Another once-valued Boston Bruins asset might be heading out the door with nothing coming back in return.

Russian prospect Alex Khokhlachev has signed a contract with SKA St. Petersburg of the KHL, according to a report out of Russia. The deal will become official after his entry-level contract with Boston runs out on June 30.

Khokhlachev, 22, was a second-round pick in the 2011 draft and spent the last three seasons as one of the Providence Bruins' leading scorers.

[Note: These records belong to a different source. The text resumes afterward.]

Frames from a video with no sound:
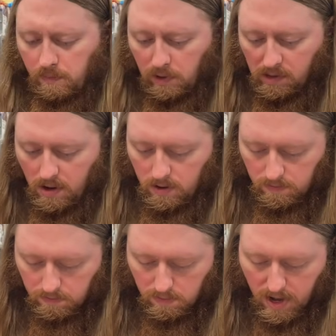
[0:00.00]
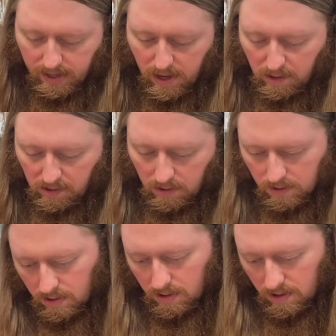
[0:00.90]
so I guess.
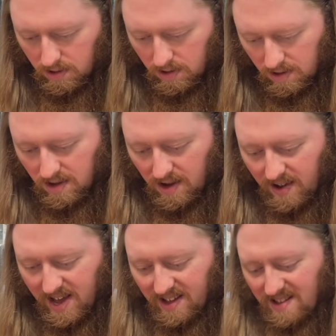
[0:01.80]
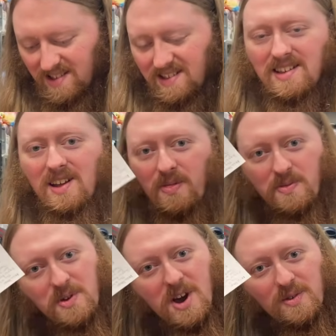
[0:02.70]
Oh hey,
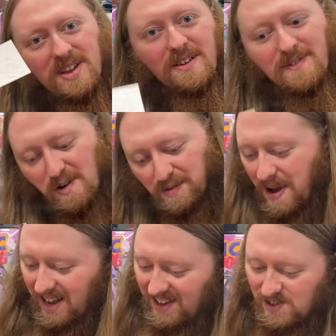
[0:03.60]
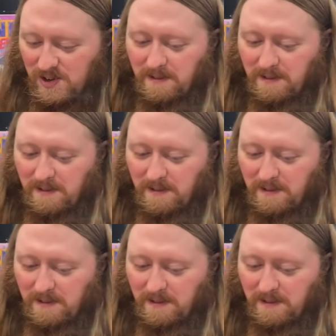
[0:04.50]
note in the first package.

In that time he appeared in only nine games in Boston, with no points and a minus-4.

At the start of last season's training camp, Khokhlachev said he’d never been given a legitimate chance by the Bruins at the NHL level. But “Koko” also never exactly crushed his chances in preseason, or during his regular-season stints with the parent club.

The belief is that Khokhlachev’s camp would have rather the Bruins traded him, as his family had settled in the Toronto area over the last few years. But he was, in essence, forced to go to Russia since the Bruins would continue to hold his NHL rights as a restricted free agent.

According to sources close to Khokhlachev, the last straw came when the Bruins signed a European free agent -- 28-year-old Finnish center Joonas Kemppainen -- before last season and gave him more than four months to prove himself at the NHL level. It was the kind of audition that Khokhlachev never felt like he received during his time in the Bruins organization, despite posting 59 goals and 168 points over the last three years in the AHL.

Clearly, there are still questions about whether the 5-foot-10, 181-pound center is a “tweener” -- not big enough or fast enough to score at the NHL level. And it looks like those questions will go unresolved as Khokhlachev returns to Russia for the foreseeable future.